The Cyclones' 67-54 victory might prove to be the habit-breaker McDermott, Iowa State's first-year coach, has long-awaited.
Hubalek punished the Bison inside, scoring a career-high 19 points while missing several more easy chances. He also had 11 rebounds.
While Hubalek will make nobody forget Kevin McHale wheeling and dealing on the low block, the Bison had nobody to guard him. Lucas Moormann (6-9), Andre Smith (6-8) and Lorenzo Riley (6-6) all tried. All looked like a junior high kid guarding a high school senior.
"We want him to think block first and 3-point shot second. That's a lot easier said than done," McDermott said. "But he's bought into it. He can do something that nobody else on our team can do. He's the best low block scorer we have and we had a size advantage today and we went with it."
Hubalek's resume in Ames, at least until McDermott signed on, was drift to around the 3-point line and rarely allow his sneakers to find the paint. That was not something McDermott, a former post player himself at Northern Iowa, was going to stand for.
It hasn't been an easy ride. Hubalek sat out the first six games after violating an NCAA rule. Since returning eight games ago, McDermott's been relentless.
Hubalek played 16 minutes combined in Iowa State's previous two games.

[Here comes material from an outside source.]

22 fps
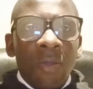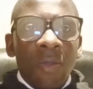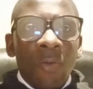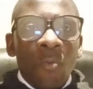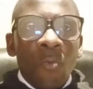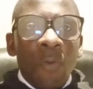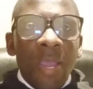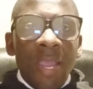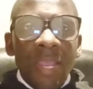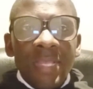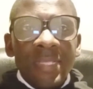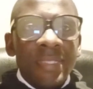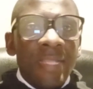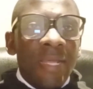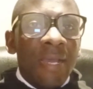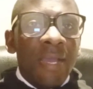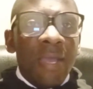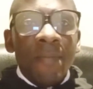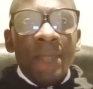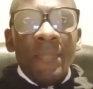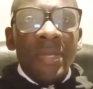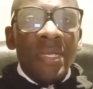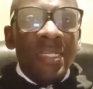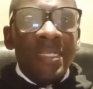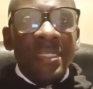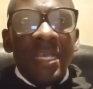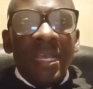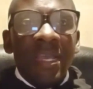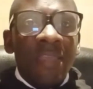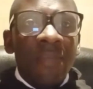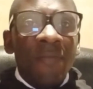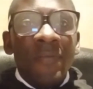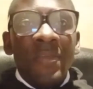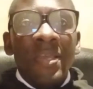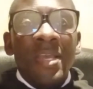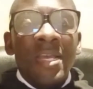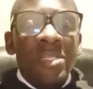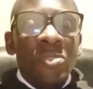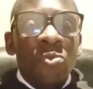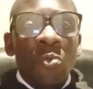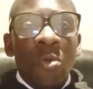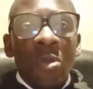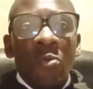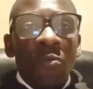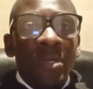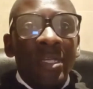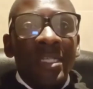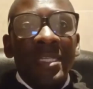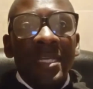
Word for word: why is the companies are giving us one-way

He played 32 minutes against NDSU.
"Jiri was rewarded for a couple of really good days of practice," McDermott said. "If you would have asked me at 11 o'clock on the night of Dec. 26 when we finished practice if Jiri Hubalek would've played 32 minutes today, I would've said you're crazy. We didn't get along very good that day. But he's gradually buying into what we're doing."

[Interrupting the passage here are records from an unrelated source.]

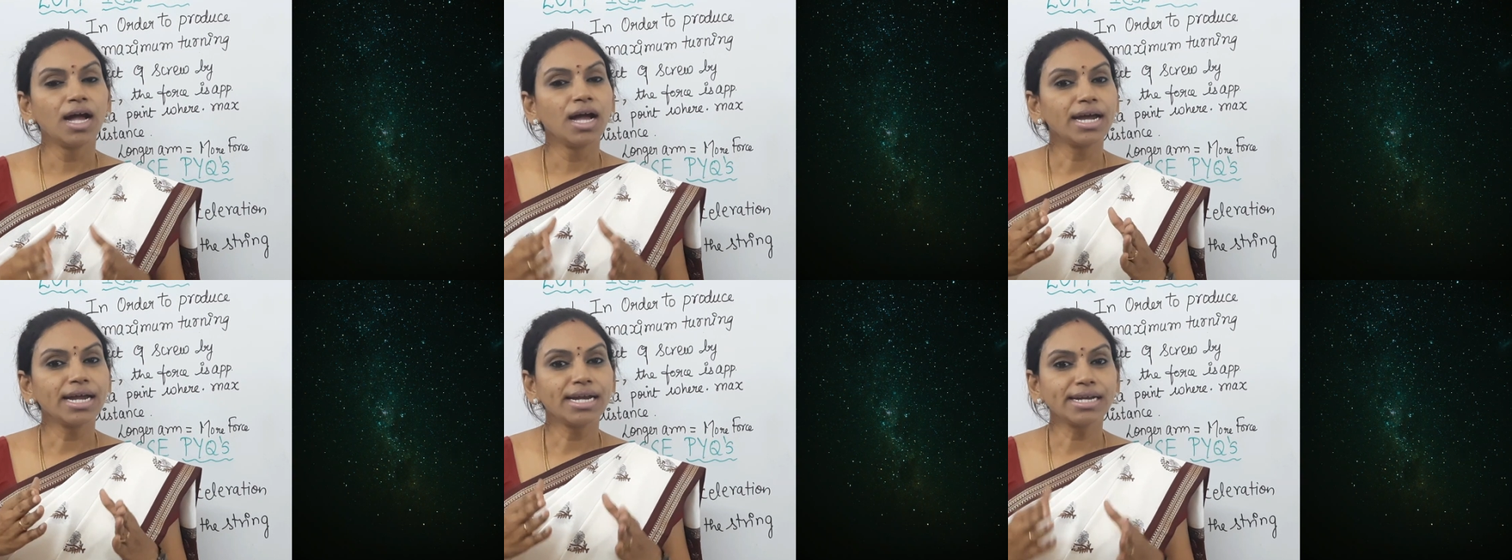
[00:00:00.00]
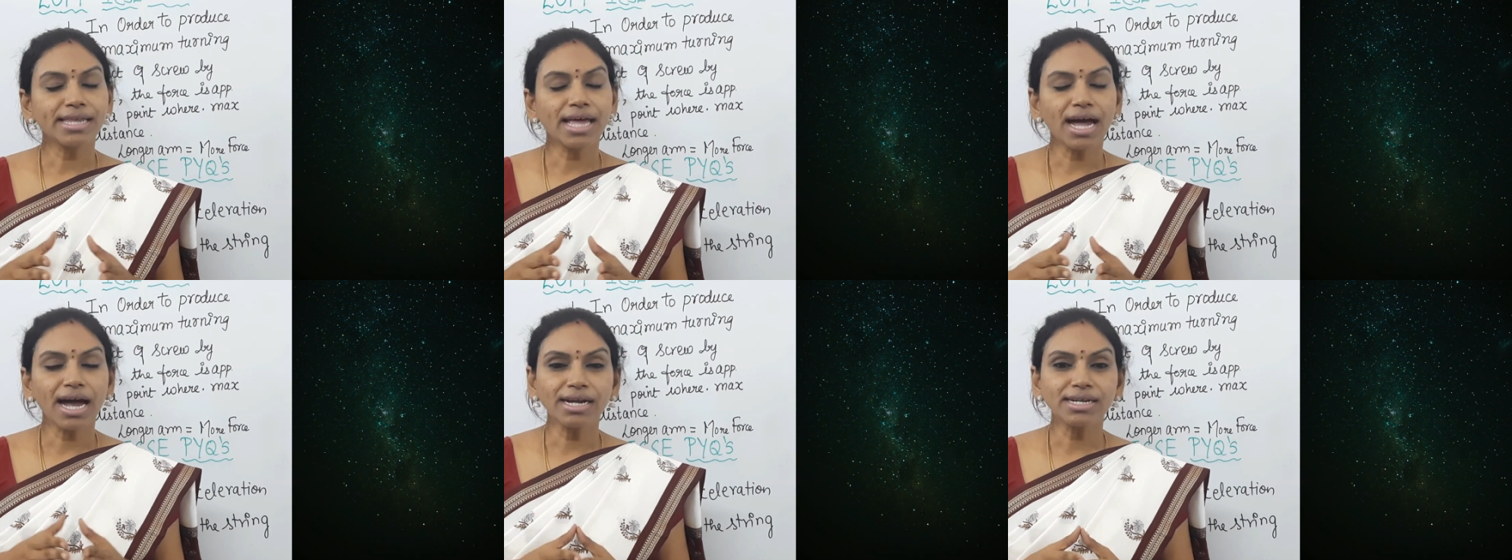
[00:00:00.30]

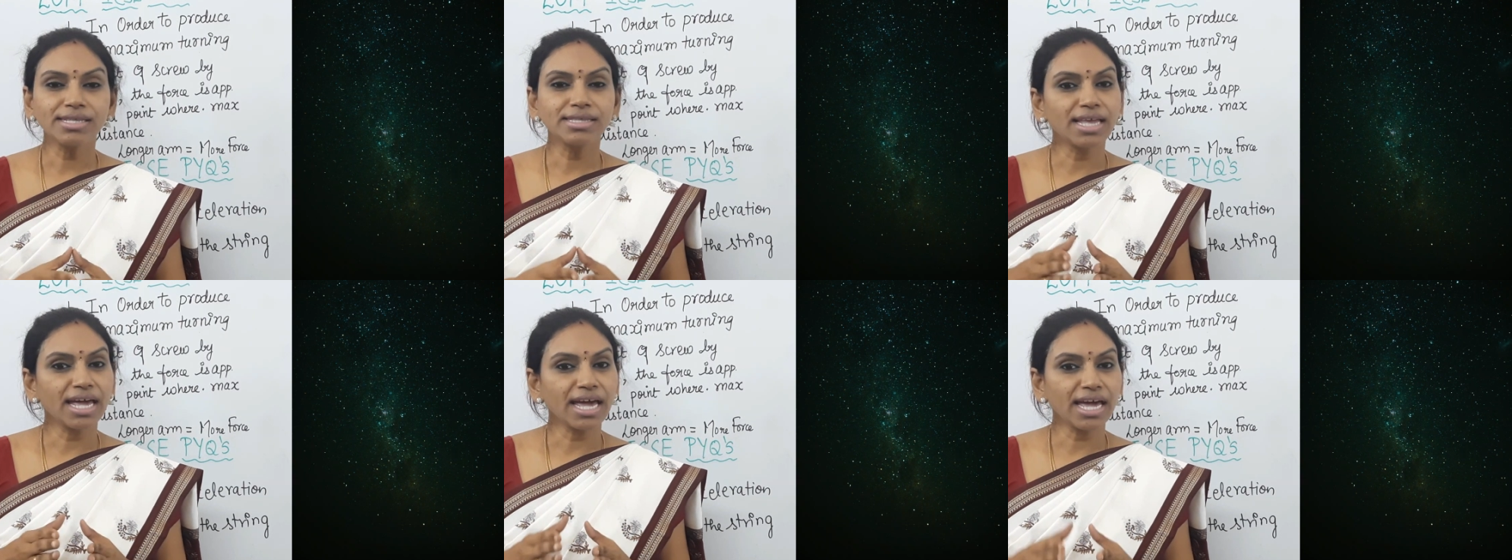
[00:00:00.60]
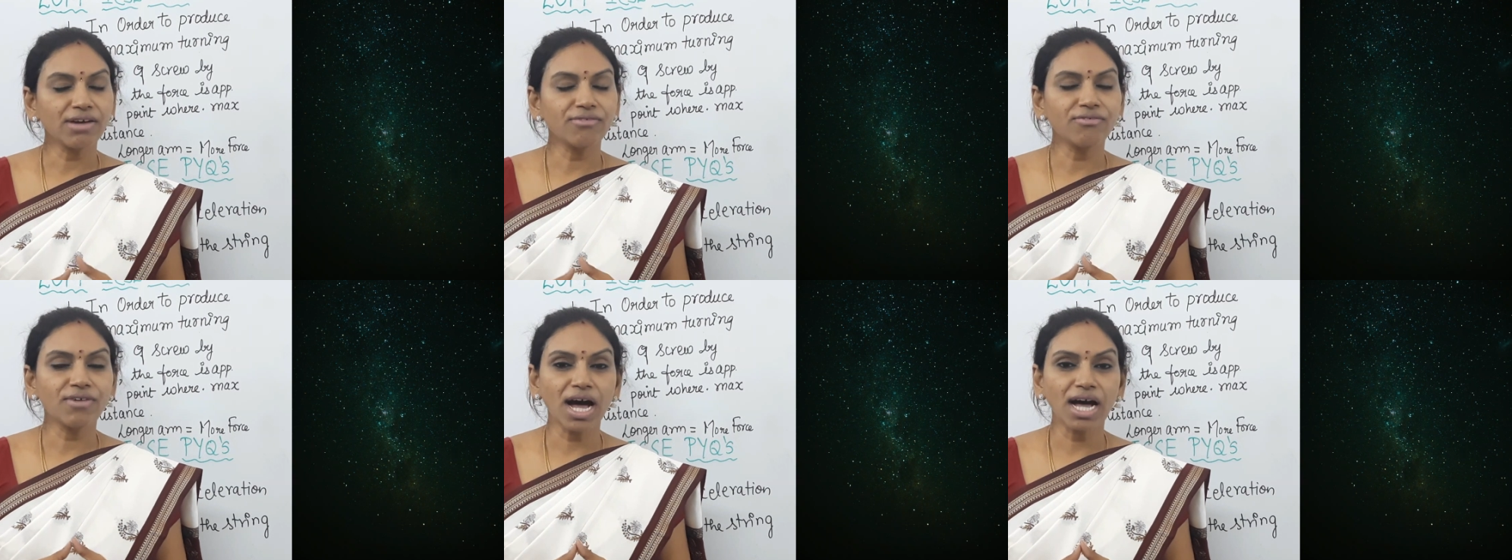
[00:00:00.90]
In that they
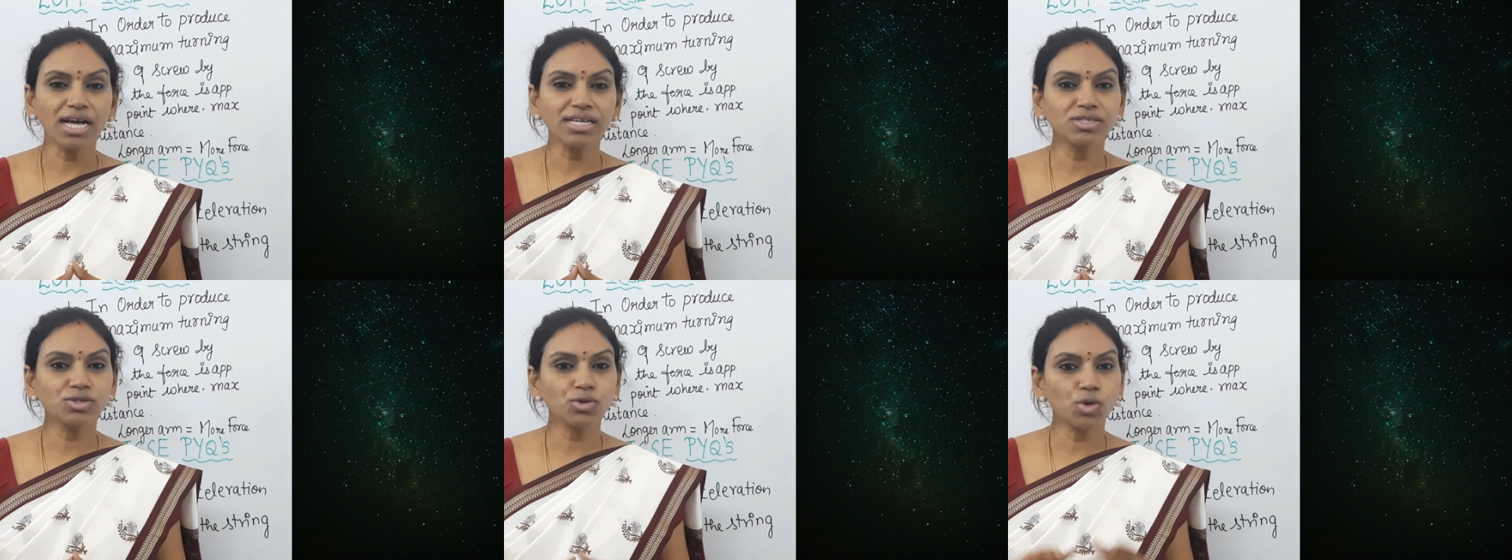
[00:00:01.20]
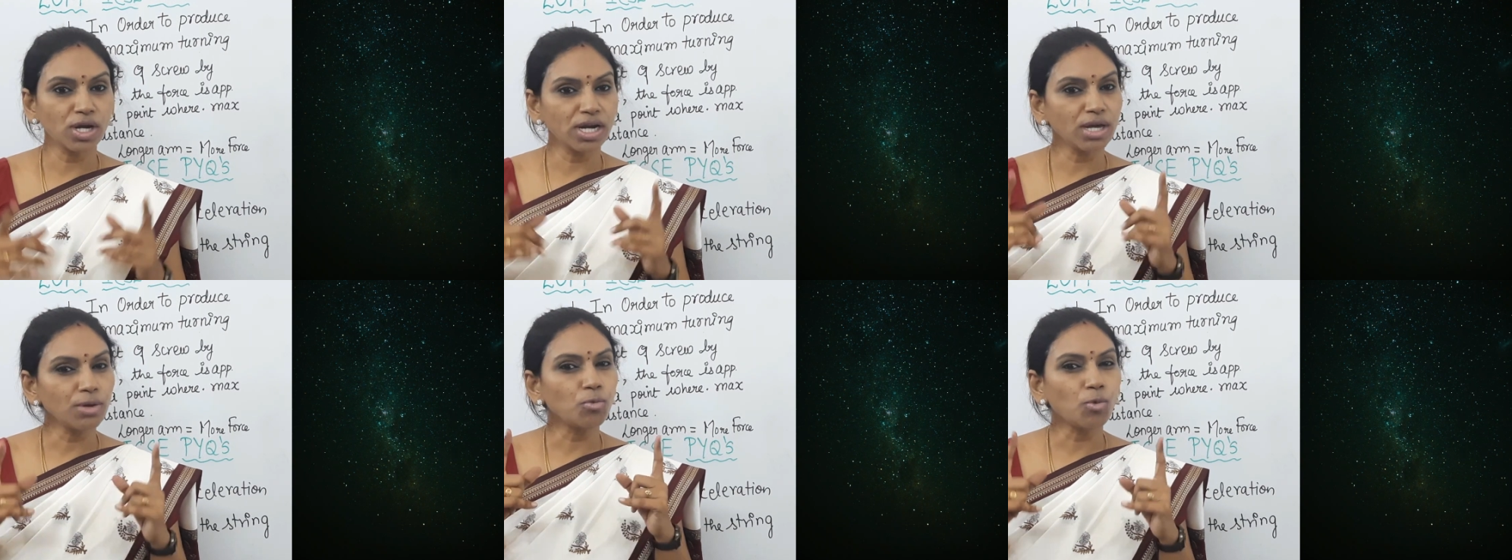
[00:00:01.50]
have asked only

Hubalek was asked whether McDermott's been tougher on him than on other Cyclone players. There was a pause.
"Honestly?" Hubalek asked.
There was another, longer pause.
The press room erupted with laughter before Hubalek continued.
"He is trying to get me better and I really appreciate it. In the long run it is paying off and it is helping me to become a better player," Hubalek said in a thick Czech accent. "That's all that matters. I want to help the team as much as I can."
As for the Bison, giving up big nights to big men from big schools is not new. NDSU was unable to handle a pair of 7-footers from Colorado State.
Part of the problem is that mid-majors simply don't attract the big posts, the 6-11 or 7-foot kids who can match up against major-conference teams.
The other part of the equation on this day was that Miles and the Bison decided to take away Iowa State's 3-point shooting. The Cyclones tied the school record for treys in their previous game (13) and the Bison decided their poison would be Hubalek instead of Iowa State's shooters.
"We said, 'At least they're not beating us three at a time, at least they're not dunking all over us,' " Miles said. "Let's just make them go two at a time like that. In the chess match, it's give and take."
The Bison gave, Hubalek took and McDermott might be forever grateful.